The collection, which Ortega had moved into the living room when the cesspit cracked, was distributed around one end of the room, the small pieces on tables, the bigger carvings on the floor and the paintings leaning up against the walls. There was a sheet of paper taped to an antique table in the living room listing all the pieces in the collection with their purchase dates and prices. Falcón ran his eye down the eighteen pieces on the list to the Francisco Falcón painting he'd seen on his first visit.

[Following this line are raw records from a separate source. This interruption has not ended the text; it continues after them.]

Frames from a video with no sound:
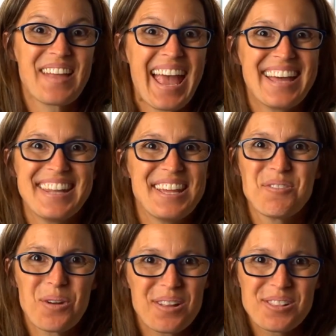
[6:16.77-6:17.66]

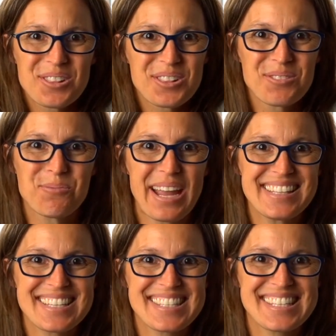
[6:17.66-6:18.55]
then
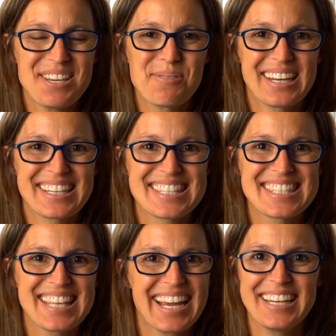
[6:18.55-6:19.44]
wait to see what
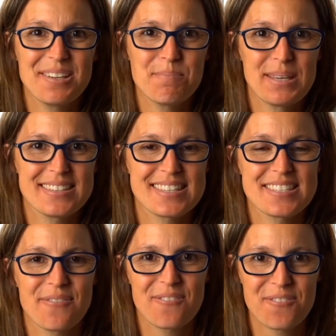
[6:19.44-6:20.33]
exciting pieces
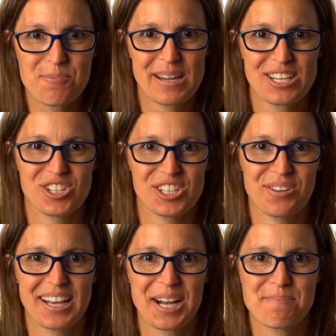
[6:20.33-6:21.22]
of information you
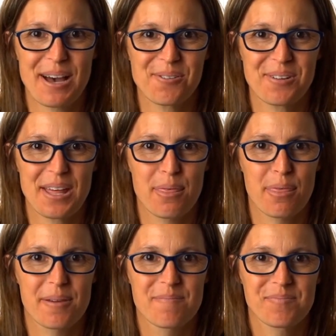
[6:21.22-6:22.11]
can come out
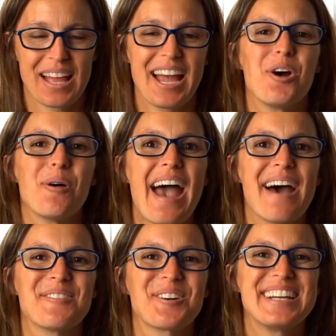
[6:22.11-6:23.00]
with.
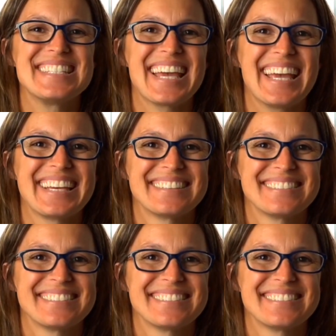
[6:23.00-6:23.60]
Have a great day.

'This is interesting,' he said. 'Ortega bought the Francisco Falcón painting on 15th May 2001. That was
after
he'd been revealed as a fraud. And he picked it up for a quarter of a million pesetas.'
'What did they used to sell for?'
'He'd have had to pay around two million,' said Falcón. 'It was a good buy because they've come back up again now. The old-fashioned collectors wanted to get rid of everything they had by Francisco Falcón when the news first broke. But now there's a different market for the work. They're a sort of post-modern crowd who have a new take on "What is real art?" Between them and the infamy hunters and the celebrity criminal ghouls they've rebuilt the price.'
'So he knew Francisco, but only bought one of his paintings once he'd been exposed,' said Aguado. 'That's telling us something.'
He told her about the Picasso drawing of a centaur and how Ortega used it as a test.

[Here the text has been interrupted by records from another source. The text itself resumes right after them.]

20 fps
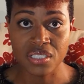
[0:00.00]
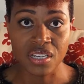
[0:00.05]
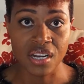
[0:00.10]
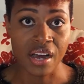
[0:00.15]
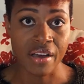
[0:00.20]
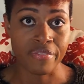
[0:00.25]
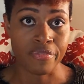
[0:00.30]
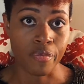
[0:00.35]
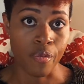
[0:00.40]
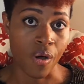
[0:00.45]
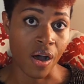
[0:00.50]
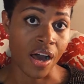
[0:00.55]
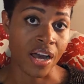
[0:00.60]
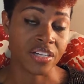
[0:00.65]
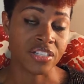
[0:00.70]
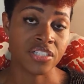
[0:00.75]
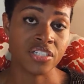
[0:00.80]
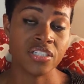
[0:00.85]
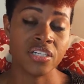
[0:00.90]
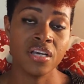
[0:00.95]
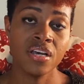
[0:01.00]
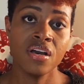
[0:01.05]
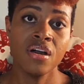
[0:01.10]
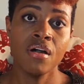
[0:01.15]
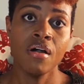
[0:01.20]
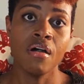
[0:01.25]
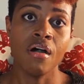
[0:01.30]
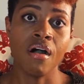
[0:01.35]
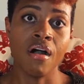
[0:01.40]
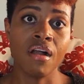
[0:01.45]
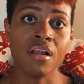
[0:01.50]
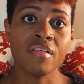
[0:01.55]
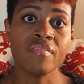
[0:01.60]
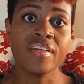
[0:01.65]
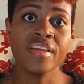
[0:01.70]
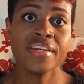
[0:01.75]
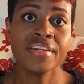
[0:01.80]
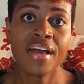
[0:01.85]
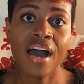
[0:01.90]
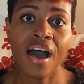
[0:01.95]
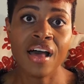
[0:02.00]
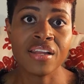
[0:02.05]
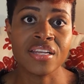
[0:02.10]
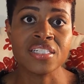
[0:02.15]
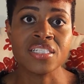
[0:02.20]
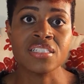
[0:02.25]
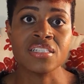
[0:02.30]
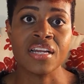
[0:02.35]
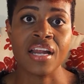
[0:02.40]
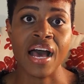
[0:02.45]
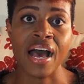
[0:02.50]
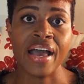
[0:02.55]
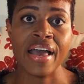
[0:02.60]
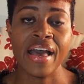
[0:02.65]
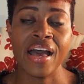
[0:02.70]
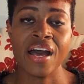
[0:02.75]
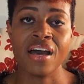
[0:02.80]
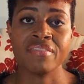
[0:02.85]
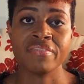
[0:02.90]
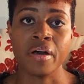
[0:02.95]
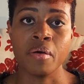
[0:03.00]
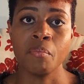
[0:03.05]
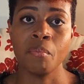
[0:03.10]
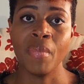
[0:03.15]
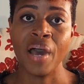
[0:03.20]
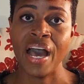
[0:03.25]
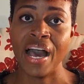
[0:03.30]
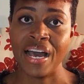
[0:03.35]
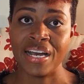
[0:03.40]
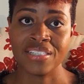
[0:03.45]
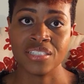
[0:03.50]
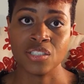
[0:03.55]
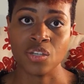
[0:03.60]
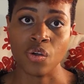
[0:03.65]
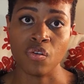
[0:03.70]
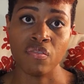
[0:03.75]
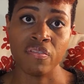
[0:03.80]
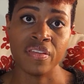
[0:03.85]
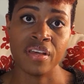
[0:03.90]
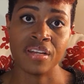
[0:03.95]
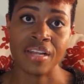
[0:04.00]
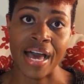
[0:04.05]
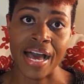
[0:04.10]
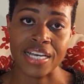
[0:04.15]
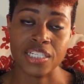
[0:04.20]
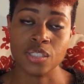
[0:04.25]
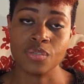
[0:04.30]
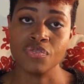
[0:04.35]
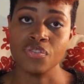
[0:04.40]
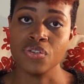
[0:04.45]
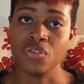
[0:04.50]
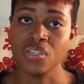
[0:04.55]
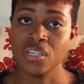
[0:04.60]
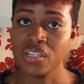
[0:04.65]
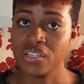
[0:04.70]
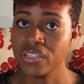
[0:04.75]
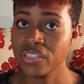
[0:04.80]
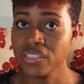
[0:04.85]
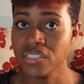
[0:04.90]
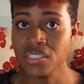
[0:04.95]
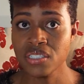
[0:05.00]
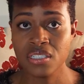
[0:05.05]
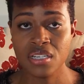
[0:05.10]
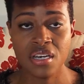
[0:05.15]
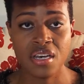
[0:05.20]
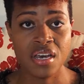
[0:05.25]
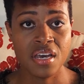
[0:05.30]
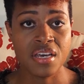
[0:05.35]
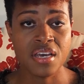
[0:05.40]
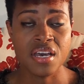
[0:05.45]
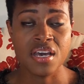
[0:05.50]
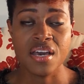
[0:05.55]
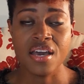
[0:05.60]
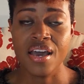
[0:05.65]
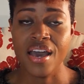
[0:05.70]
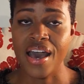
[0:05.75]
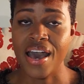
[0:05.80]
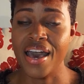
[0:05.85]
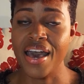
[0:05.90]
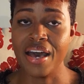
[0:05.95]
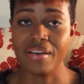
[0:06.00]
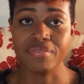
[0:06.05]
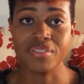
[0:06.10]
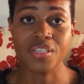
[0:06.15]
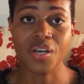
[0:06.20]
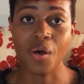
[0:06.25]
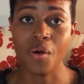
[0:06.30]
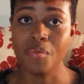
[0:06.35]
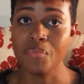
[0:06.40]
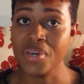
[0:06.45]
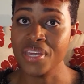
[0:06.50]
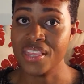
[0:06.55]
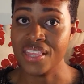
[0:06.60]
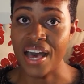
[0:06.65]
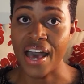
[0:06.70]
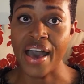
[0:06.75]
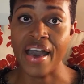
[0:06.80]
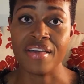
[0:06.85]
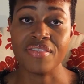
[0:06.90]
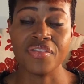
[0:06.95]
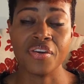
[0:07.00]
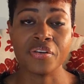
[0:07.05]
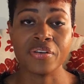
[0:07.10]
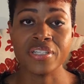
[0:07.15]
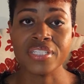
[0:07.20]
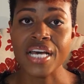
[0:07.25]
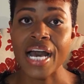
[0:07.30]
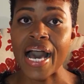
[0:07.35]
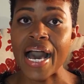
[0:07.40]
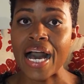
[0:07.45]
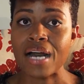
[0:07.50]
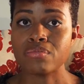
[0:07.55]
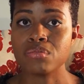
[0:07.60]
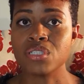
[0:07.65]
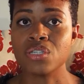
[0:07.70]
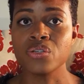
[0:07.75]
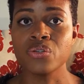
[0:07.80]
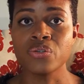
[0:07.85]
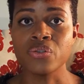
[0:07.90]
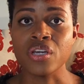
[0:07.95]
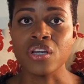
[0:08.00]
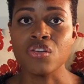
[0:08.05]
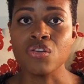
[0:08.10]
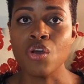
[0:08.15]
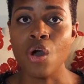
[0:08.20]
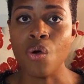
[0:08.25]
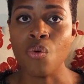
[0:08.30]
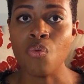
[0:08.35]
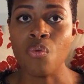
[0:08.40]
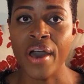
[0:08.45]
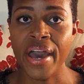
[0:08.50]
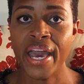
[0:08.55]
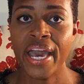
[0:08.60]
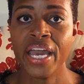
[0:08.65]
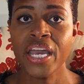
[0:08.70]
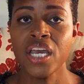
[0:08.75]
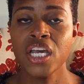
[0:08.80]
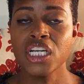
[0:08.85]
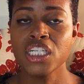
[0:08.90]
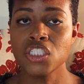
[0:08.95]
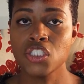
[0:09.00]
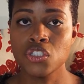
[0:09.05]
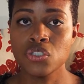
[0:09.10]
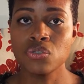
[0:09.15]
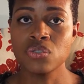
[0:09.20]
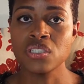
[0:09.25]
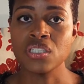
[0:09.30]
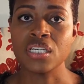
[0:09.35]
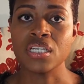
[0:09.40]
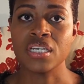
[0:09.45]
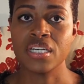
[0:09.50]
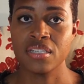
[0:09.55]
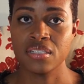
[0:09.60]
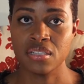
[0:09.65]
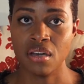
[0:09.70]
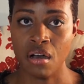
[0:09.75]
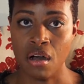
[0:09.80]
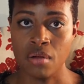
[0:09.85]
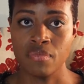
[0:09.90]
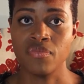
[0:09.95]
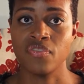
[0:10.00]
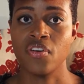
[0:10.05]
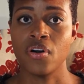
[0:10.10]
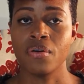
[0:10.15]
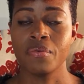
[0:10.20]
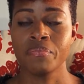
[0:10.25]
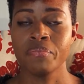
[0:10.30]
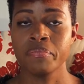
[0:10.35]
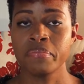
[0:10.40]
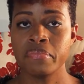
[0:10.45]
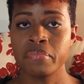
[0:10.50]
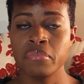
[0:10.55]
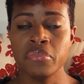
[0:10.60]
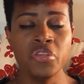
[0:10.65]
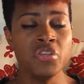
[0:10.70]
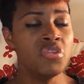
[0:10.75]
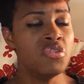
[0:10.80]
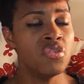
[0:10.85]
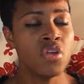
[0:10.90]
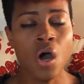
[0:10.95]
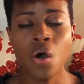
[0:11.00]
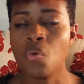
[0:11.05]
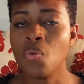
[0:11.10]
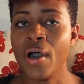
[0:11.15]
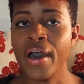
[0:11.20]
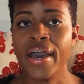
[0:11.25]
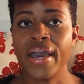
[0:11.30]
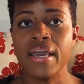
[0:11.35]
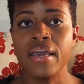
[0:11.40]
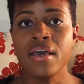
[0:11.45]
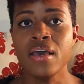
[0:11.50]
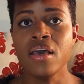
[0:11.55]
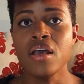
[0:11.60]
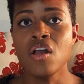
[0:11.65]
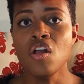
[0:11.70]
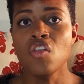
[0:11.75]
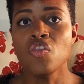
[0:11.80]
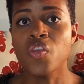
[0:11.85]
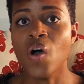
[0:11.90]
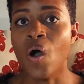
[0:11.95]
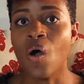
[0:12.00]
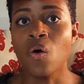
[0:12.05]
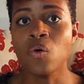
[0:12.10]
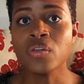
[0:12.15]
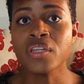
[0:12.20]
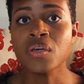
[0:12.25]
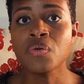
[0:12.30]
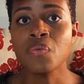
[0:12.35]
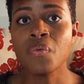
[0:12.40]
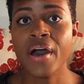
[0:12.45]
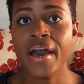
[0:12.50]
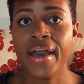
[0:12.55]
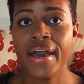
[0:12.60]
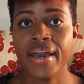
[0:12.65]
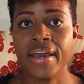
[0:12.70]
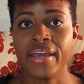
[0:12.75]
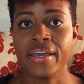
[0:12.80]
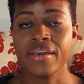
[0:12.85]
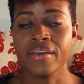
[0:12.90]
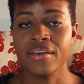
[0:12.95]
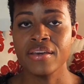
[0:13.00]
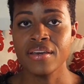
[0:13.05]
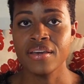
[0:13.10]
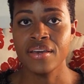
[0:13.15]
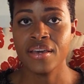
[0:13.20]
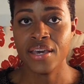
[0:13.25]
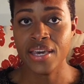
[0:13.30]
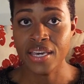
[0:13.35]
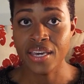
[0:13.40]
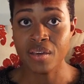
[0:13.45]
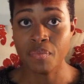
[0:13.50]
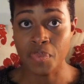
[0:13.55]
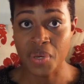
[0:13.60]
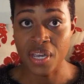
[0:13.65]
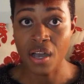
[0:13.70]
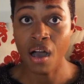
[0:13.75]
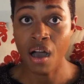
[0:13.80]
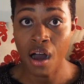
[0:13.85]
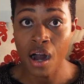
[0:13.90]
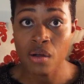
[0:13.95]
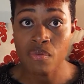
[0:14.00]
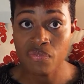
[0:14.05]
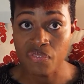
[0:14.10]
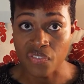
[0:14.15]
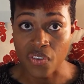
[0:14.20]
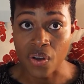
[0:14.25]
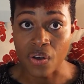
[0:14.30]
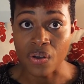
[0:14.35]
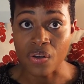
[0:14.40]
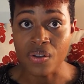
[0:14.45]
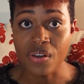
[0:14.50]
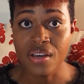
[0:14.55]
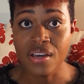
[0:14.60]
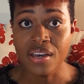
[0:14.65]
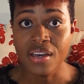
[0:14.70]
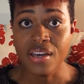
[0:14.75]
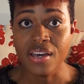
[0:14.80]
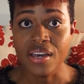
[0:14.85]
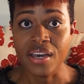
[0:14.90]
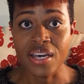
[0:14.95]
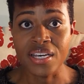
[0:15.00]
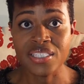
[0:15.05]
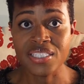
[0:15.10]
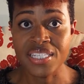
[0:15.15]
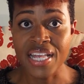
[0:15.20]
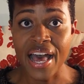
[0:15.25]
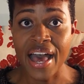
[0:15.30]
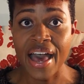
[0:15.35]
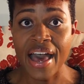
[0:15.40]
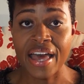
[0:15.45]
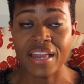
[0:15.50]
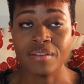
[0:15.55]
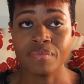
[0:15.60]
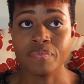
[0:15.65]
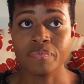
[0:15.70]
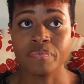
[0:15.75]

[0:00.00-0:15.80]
that I've watched, all of the knowledge that I have amassed over the last few years have told me that there is absolutely no way juicing is harmful. No way. The only way it can be harmful is that,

'Talk me down the list,' she said. 'I'll stop you if I need more information.'
'Two carved African ebony figures of boys holding spears, Ivory Coast. One mask, Zaire.'
'Describe the mask, Javier,' she said. 'Actors are experts on masks.'
'It's sixty centimetres long, twenty wide. It has red hair, two slit eyes and a long nose. There's pieces of bone and shards of mirror stuck in the mouth like teeth. It's a pretty terrifying thing, but beautifully shaped. Bought in New York in 1996 for nine hundred and fifty dollars.'
'It sounds like a witch doctor's mask. Carry on.'
'The next four are Meissen figurines, all male.'
'I hate figurines,' she said.
'One mirror, full length with a rococo gilt frame. Paris. 1984. Nine thousand francs.'
'Something to look at himself in with a halo of gold.'
'A Roman glass bottle, opaque with the colours of the rainbow. A set of eight silver coins, also Roman. One gilt chair – Louis XV. London 1982. For which he paid nine thousand pounds.'
'That's expensive enough to be his throne.'
'One horse, bronze at full gallop – Roman. One bull's head – Greek. One shard of pottery of a boy running – Greek. A piece by Manuel Rivera called
Anatomia en el Espejo.'
'Anatomy through a mirror? What's that?'
'Metal fabrics on wood. Mirror image. Difficult to describe,' said Falcón. 'There's also a painting here by Zobel called
Dry Garden
and an Indian erotic painting.'
'What sort of eroticism?'
'A pretty graphic depiction of a man with an oversized penis having sex with a woman,' said Falcón. 'And that's it.'
'A very complicated man with his figures, masks and mirrors,' she said. 'Is there any indication as to how the collection was originally set out?'
Falcón looked through the drawers of the antique desk and found a series of photographs of the collection, each one dated on the back. In all of them Pablo Ortega was seated on the Louis XV chair. He found the most recent shot, which included all the pieces except the Indian erotic painting and the Zobel. Then he realized that the Zobel was positioned so that Ortega was looking at it and the Indian painting was such a recent acquisition it hadn't been included. He described the layout to Alicia Aguado.